Biliyorsunuz, insan emeği çoğu zaman ülkemizde “görünmez” dir! Değerli bir şey yapanlara uzaktan bakılır, nerede çuvallayacak acaba diye düşünülür, o beklenti ile seyir devam eder, başarılı olunursa burun kıvrılır, başarısız olunursa üzerine yüklenilir. Bu mantıkla “direnen insanlarımıza” daha büyük saygı duymak gerektiğine, onların yanında bir şekilde olunmasının gereğine inanırım. Toprak emek yoğun işgücü ister.  Köy Enstitülerimizi düşünün. Ne amaçla kuruldu, nasıl çalıştı ve ne şekilde de yok edildi! Kitaplarını okuyoruz, onların felsefelerini anlamaya çalışıyoruz. İnsan ile doğal süreçleri biraraya getirerek kalkınmayı en tabana yayan ne nitelikli örneklerdi. Grigory Petrov’un “Beyaz Zambaklar Ülkesinde” kitabını hatırladım. Gazi Mustafa Kemal Atatürk’ün okullarda mecburi okutulması gerek diye tavsiye ettiği kitap. Kitabı okurken, aklım Richard Bach’ın “Martı” sına gitti. Dayanışma kitapları! Fiziksel gerçeklere, ilkelere, hayata ve insanlardaki yaratıcı güce işaret eden, en geniş tanımı ile “özgürlük” fikrini besleyen, belli bir tanıma sığmayan değerleri ifade ederlerdi benim için. Doğanın belli ritimleri, düzenleri vardı. Emek verdiğinizde bunları kılcal damarlarınıza kadar hissedebilirdiniz.
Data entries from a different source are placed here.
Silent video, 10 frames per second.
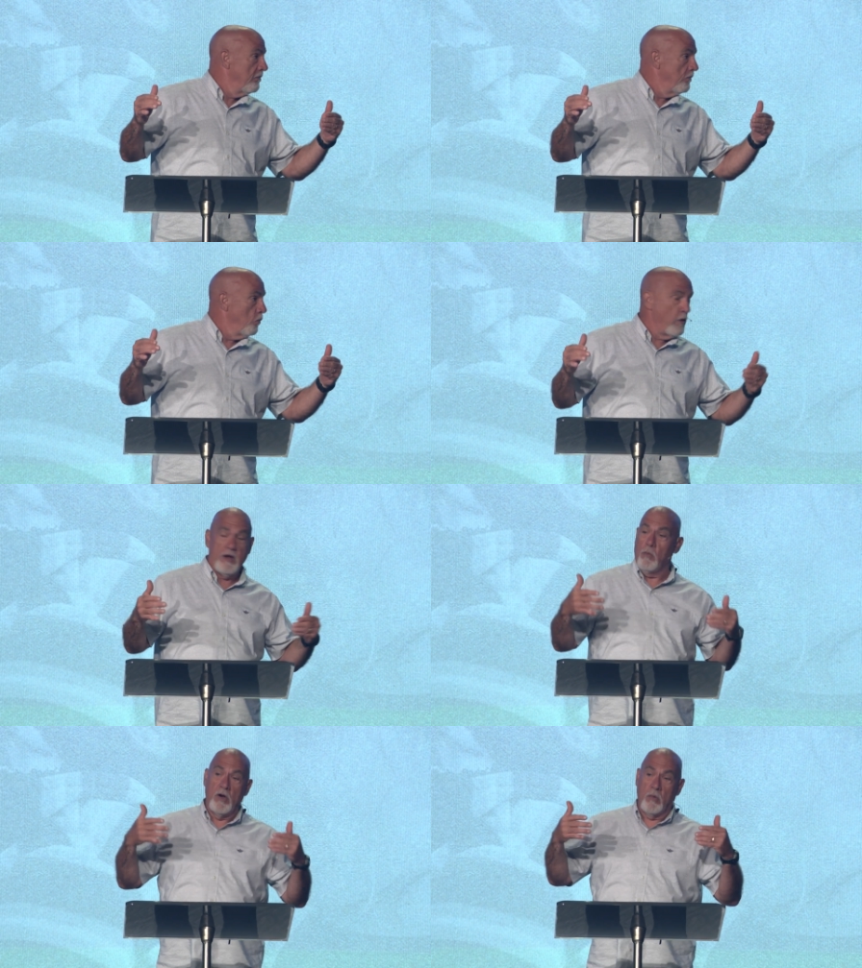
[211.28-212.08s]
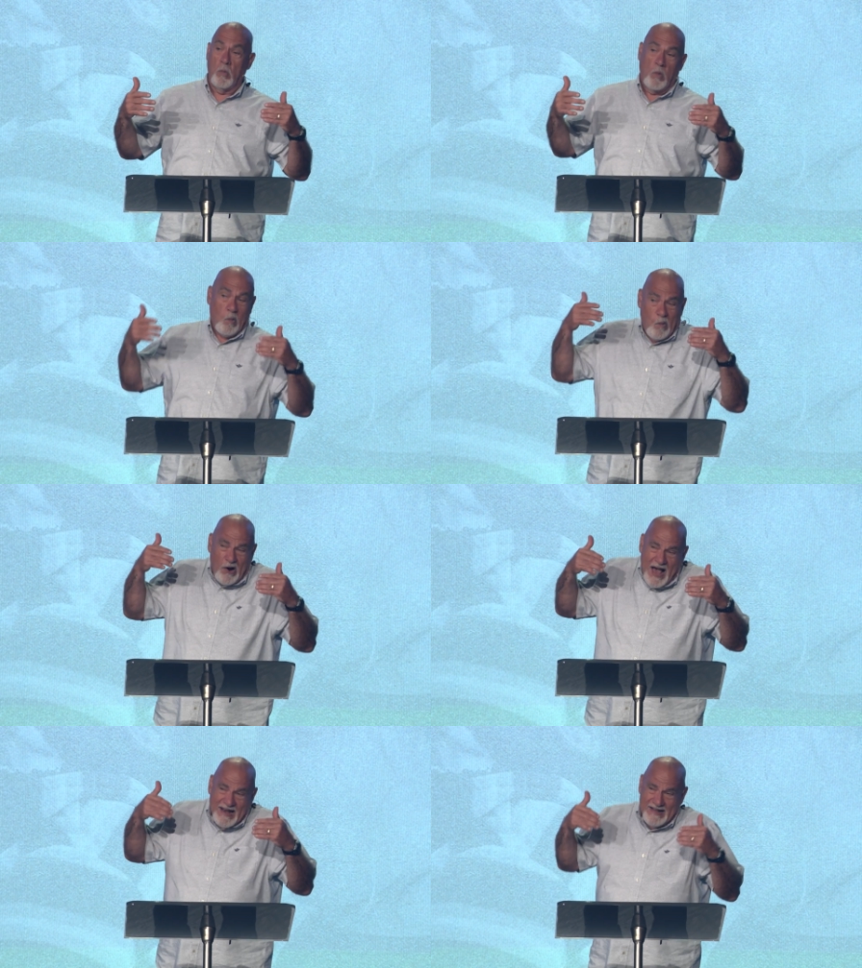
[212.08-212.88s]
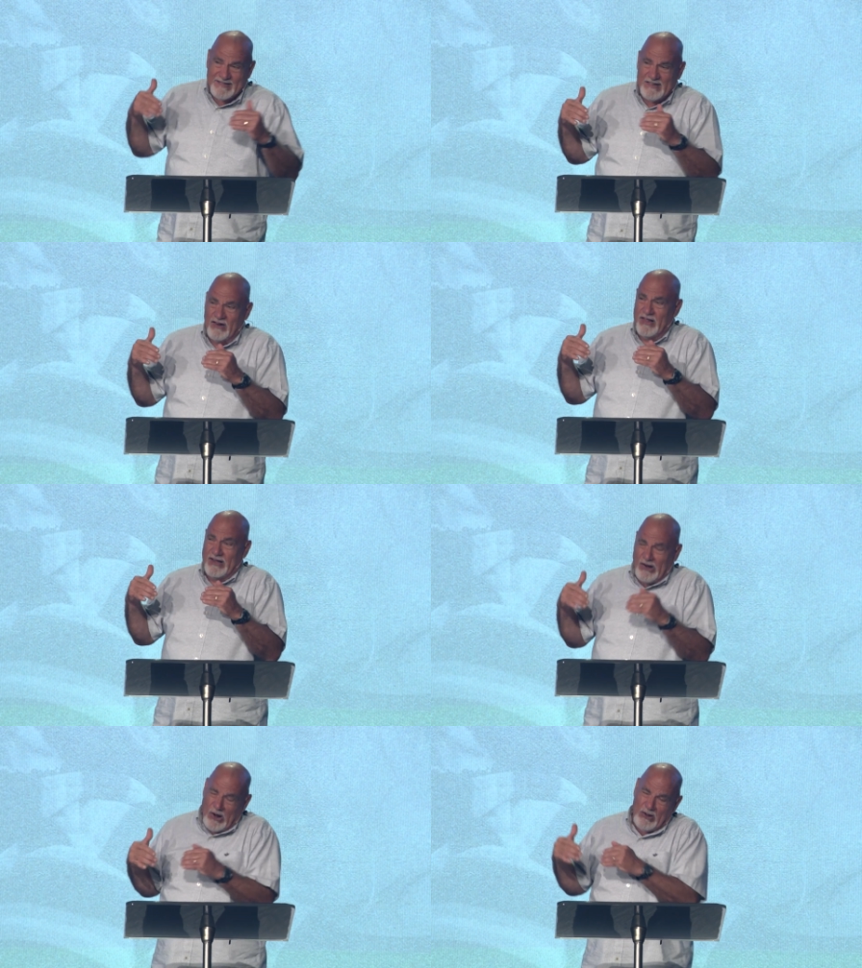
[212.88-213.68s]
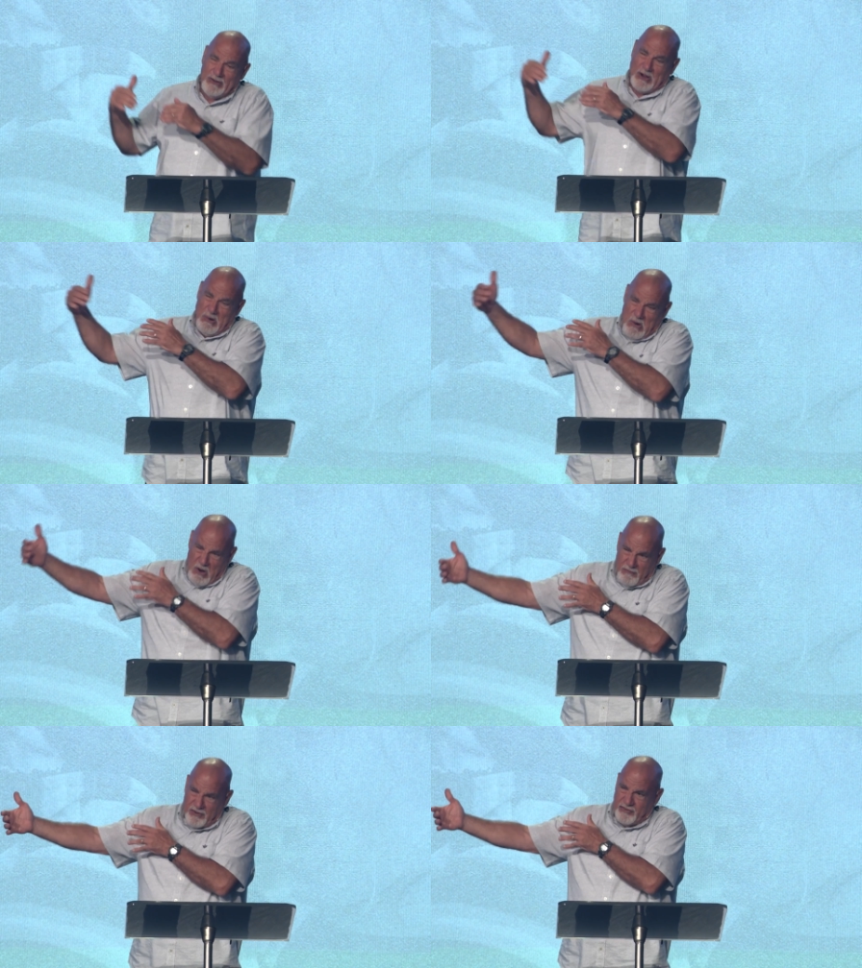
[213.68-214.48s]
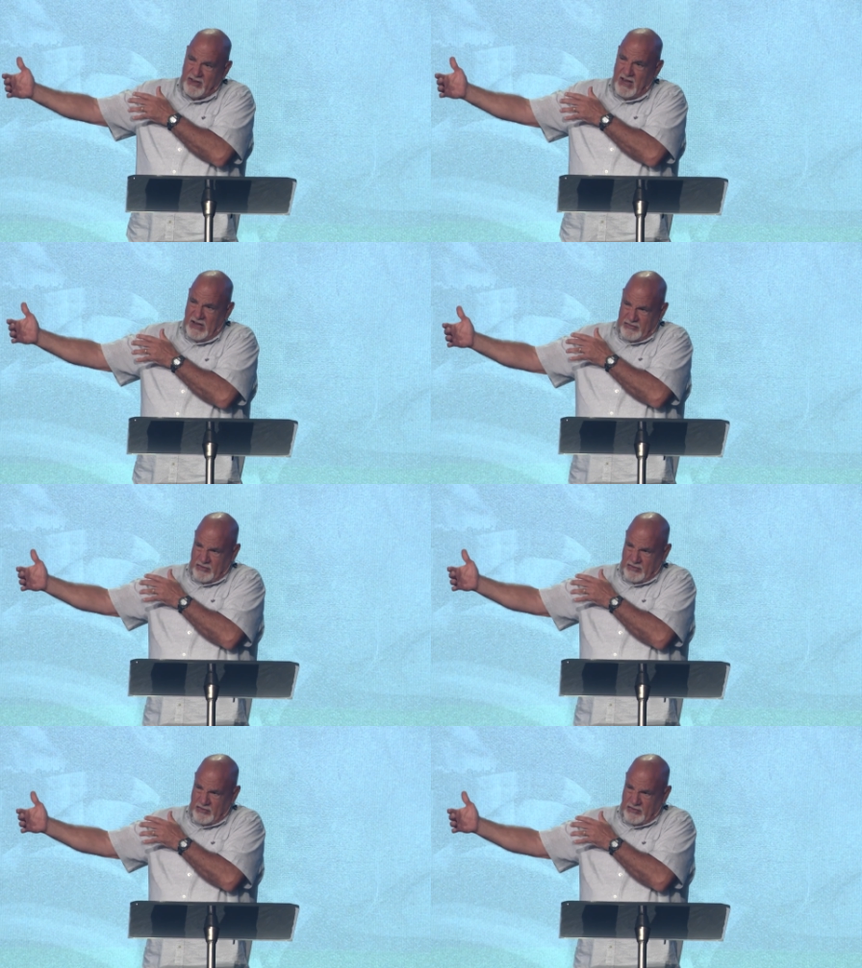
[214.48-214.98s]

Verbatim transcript: We, we, we're not necessarily called to go overseas.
Platon bu nedenle olmalı, doğaya ilahi bir tasarım olarak bakmıştır.

Alman filozof Martin Heidegger, “Doğa açılır ve saklanır, doğa karşımıza çıkar ve unutulur, doğa yaratılır ve yok edilir. Doğanın ne olduğuyla ilgili söylenecek son bir söz yoktur” der. Bizi bir bulmaca çözmeye iter. “İnsan” da bu bulmacada aşağıdan yukarı olarak yerini bir kelime olarak alır. Hakikaten de insan mı bitmek bilmeyen bir soru yoksa doğa mı? Yanıt vermek imkansız. Bu ağır saptamaların gerçekliğinin farkında olalım ama çok da takmayalım. Toprağın üzerine kurulacak yeşil mekanın kutsal bir havasının olması, insana kattığı zihinsel ve duyusal zenginliktir. Burada, emek verenler bilir, temel kavramlar canlılık, devingenlik, yoğunluk ve hissi ağırlıktır. Bizi her defasında kendine çeken en iyi kavramlar. Özellikle yoz, kötü imar edilmiş şehirlerde yaşadığımızdan, ruhsuz insanların politik pis söylemleriyle dikkatimiz sürekli dağıtılmakta, çevremize biraz yavaşlayarak dikkatle bakmak ve cesurca düşünmek ihtiyacı doğmaktadır. Bunun için “kendimizin ne olduğunu” artık, Covid sonrası kendimiz söyleyeceğiz. Sırtımıza sırt çantamızı alıp, doğaya hizmet edenlere takılıp veya kendimiz bir şey başlatarak zihin dağınıklığımıza panzehir bulacağız. Mevlana, Yunus Emre, Karacaoğlan ve en son Aşık Veysel, Yaşar Kemal gibi nice değerlerimiz geçmişi unutup yaratmaya ve yeşertme yolunda güç ve cesaret verdiler. Sundukları ödül; doğaya ve insan doğasına daha fazla yakınlaşma ve bu ikisinin gizemli birlikteliği olan “Anadolu insanı” desem çok mu abartmış olurum!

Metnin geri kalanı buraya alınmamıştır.